Quand on a volontairement laissé échapper l’occasion de bien faire, on ne la retrouve ordinairement pas ; c’est ainsi qu’est punie la négligence de ceux dont la nature était de faire le bien, mais que retiennent les considérations du moment, ou les intérêts de leurs passions. Quelques-uns de nous joignent à cette disposition naturelle la volonté raisonnée de la suivre, et l’habitude de faire taire toute passion contraire ; leur unique intention, leur premier désir est de jouer bien en tout le rôle d’homme, et d’exécuter ce qu’ils jugent être bon. Verront-ils sans regret s’éloigner d’eux toute possibilité de faire bien ces choses qui n’appartiennent qu’à la vie privée, mais qui sont importantes parce que très-peu d’hommes songent réellement à les bien faire ?
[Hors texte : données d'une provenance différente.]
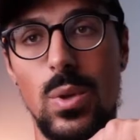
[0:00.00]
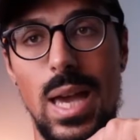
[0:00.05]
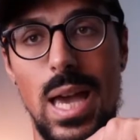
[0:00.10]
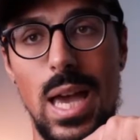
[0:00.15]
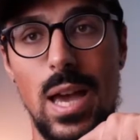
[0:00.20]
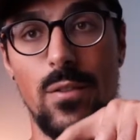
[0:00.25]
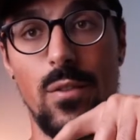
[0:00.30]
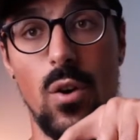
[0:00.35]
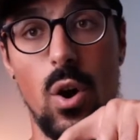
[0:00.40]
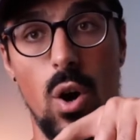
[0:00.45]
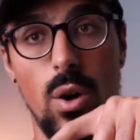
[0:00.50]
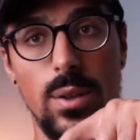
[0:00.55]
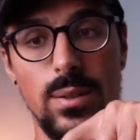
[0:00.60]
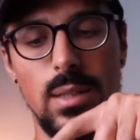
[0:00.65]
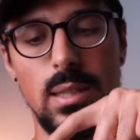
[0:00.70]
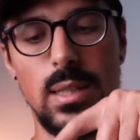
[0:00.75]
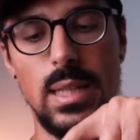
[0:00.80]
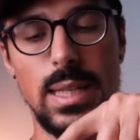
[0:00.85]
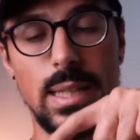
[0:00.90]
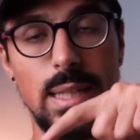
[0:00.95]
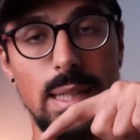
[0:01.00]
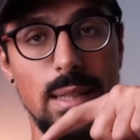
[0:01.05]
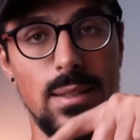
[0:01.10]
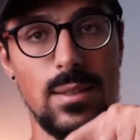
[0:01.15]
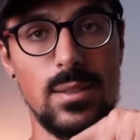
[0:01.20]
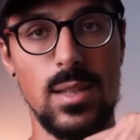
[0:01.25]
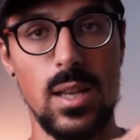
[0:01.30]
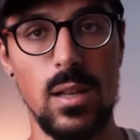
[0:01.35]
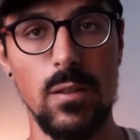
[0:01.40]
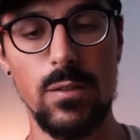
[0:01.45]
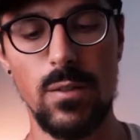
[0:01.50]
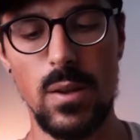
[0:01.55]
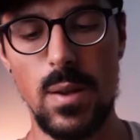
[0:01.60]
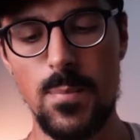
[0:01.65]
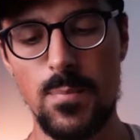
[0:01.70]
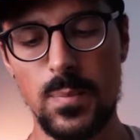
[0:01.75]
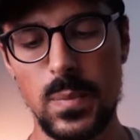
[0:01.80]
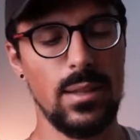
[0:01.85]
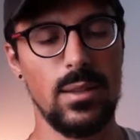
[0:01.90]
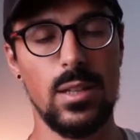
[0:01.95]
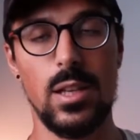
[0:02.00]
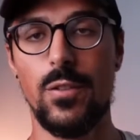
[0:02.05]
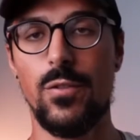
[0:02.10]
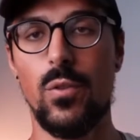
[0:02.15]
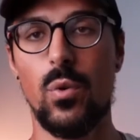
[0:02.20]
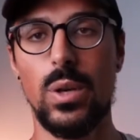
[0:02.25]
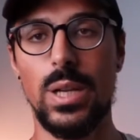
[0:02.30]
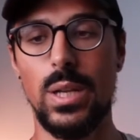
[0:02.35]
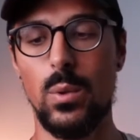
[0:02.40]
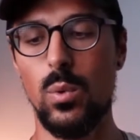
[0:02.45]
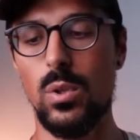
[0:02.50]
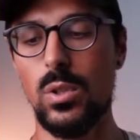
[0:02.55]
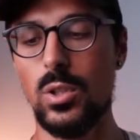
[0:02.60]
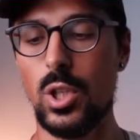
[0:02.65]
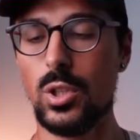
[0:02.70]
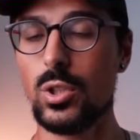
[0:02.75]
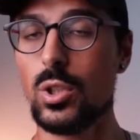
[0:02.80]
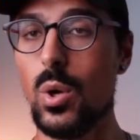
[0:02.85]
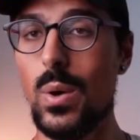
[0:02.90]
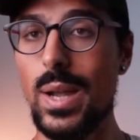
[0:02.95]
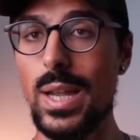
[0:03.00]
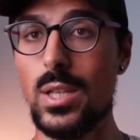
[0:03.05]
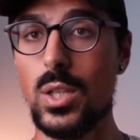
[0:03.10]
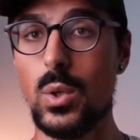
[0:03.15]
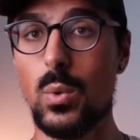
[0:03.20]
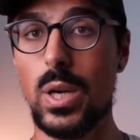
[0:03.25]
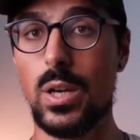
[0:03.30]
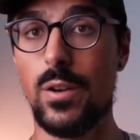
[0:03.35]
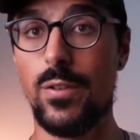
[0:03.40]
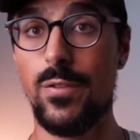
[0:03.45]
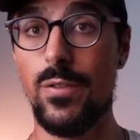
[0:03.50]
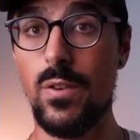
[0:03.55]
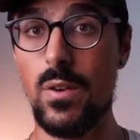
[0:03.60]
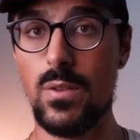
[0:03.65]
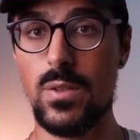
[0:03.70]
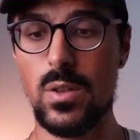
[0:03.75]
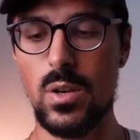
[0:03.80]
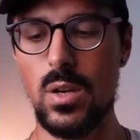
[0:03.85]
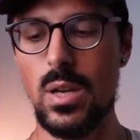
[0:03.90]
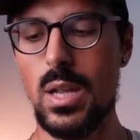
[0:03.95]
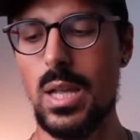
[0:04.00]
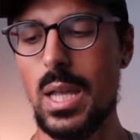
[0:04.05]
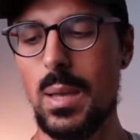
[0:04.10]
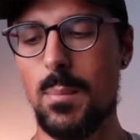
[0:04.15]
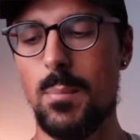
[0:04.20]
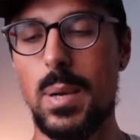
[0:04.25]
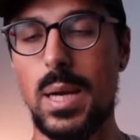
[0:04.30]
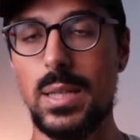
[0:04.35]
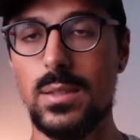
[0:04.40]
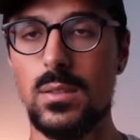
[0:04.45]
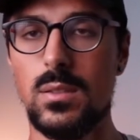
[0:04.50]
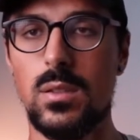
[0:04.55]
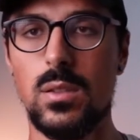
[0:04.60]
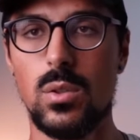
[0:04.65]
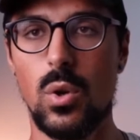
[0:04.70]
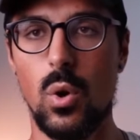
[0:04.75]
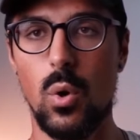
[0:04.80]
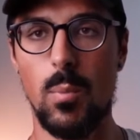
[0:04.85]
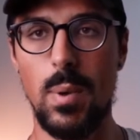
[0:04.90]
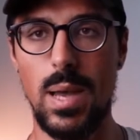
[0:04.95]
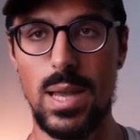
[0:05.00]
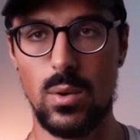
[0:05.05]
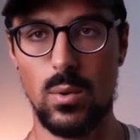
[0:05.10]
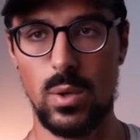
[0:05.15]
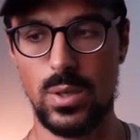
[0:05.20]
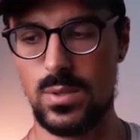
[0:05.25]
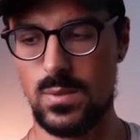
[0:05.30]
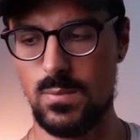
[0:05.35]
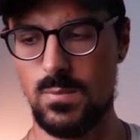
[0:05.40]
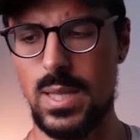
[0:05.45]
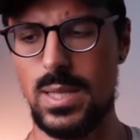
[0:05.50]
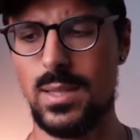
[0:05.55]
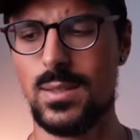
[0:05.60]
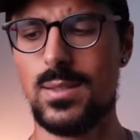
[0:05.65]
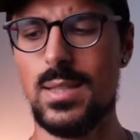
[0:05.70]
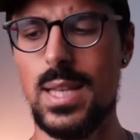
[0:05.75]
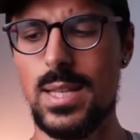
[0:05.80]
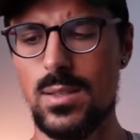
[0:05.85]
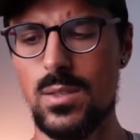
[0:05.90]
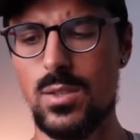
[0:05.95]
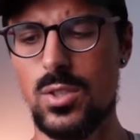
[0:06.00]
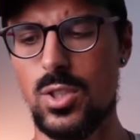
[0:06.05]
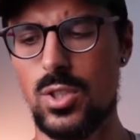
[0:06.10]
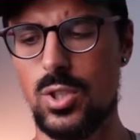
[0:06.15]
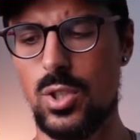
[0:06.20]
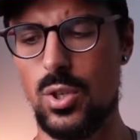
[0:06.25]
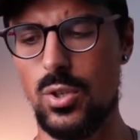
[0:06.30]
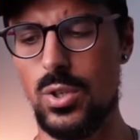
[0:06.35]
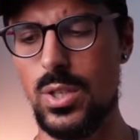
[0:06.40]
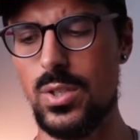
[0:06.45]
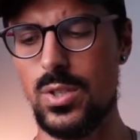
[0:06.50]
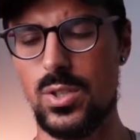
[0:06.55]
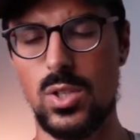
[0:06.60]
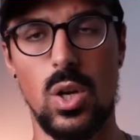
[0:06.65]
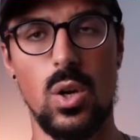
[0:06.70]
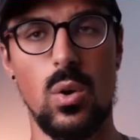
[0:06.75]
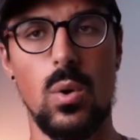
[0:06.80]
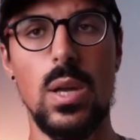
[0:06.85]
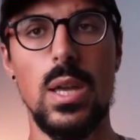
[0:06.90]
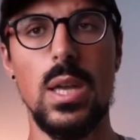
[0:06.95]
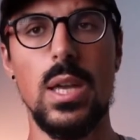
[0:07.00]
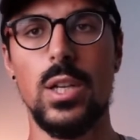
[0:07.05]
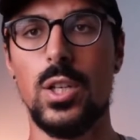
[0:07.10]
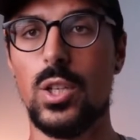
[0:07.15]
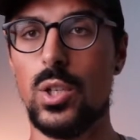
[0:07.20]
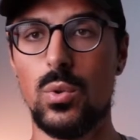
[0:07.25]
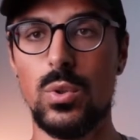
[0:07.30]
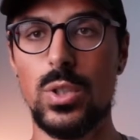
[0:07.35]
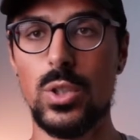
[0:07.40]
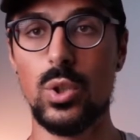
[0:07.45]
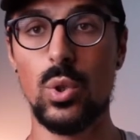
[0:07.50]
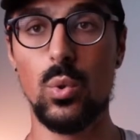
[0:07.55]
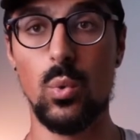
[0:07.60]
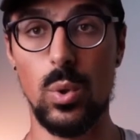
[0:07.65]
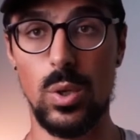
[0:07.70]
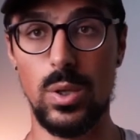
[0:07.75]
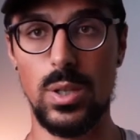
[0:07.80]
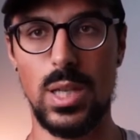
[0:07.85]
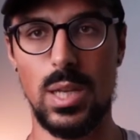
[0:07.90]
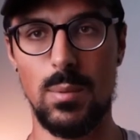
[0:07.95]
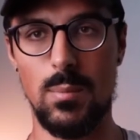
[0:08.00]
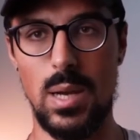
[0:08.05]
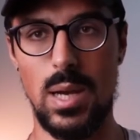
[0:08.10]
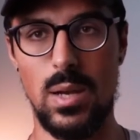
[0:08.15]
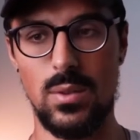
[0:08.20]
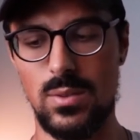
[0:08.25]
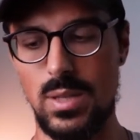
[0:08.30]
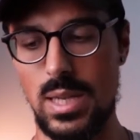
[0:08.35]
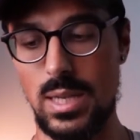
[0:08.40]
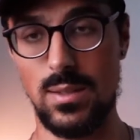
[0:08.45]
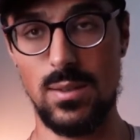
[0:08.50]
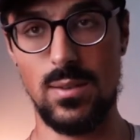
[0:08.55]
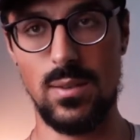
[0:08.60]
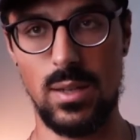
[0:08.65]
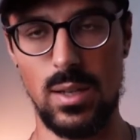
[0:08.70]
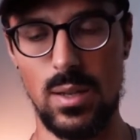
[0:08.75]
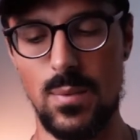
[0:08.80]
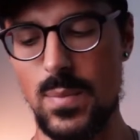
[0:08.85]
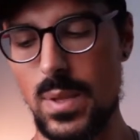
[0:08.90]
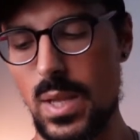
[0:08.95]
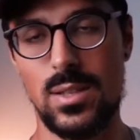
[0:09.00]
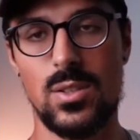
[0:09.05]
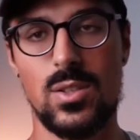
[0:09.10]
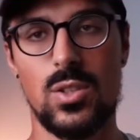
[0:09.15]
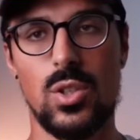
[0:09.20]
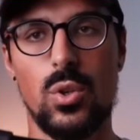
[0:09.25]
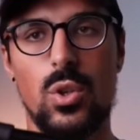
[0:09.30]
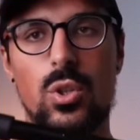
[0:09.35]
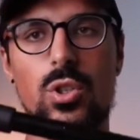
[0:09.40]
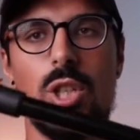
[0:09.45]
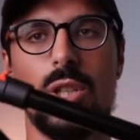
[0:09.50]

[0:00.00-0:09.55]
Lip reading: you have on the leg itself, and therefore it will not go anywhere further, but it'll go backwards. And it's nice and sturdy, so you don't need to worry about anything. And so you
Ce n’est pas une partie de la vie aussi peu étendue, aussi secondaire qu’on le pense, de faire pour sa femme non pas seulement ce que le devoir prescrit, mais ce qu’une raison éclairée conseille, et même tout ce qu’elle permet. Bien des hommes remplissent avec honneur de grandes fonctions publiques, qui n’eussent pas su agir dans leur intérieur, comme Fonsalbe eût fait s’il eût eu une femme d’un esprit juste et d’un caractère sûr, une femme qui fût ce qu’il fallait pour qu’il suivit sa pensée.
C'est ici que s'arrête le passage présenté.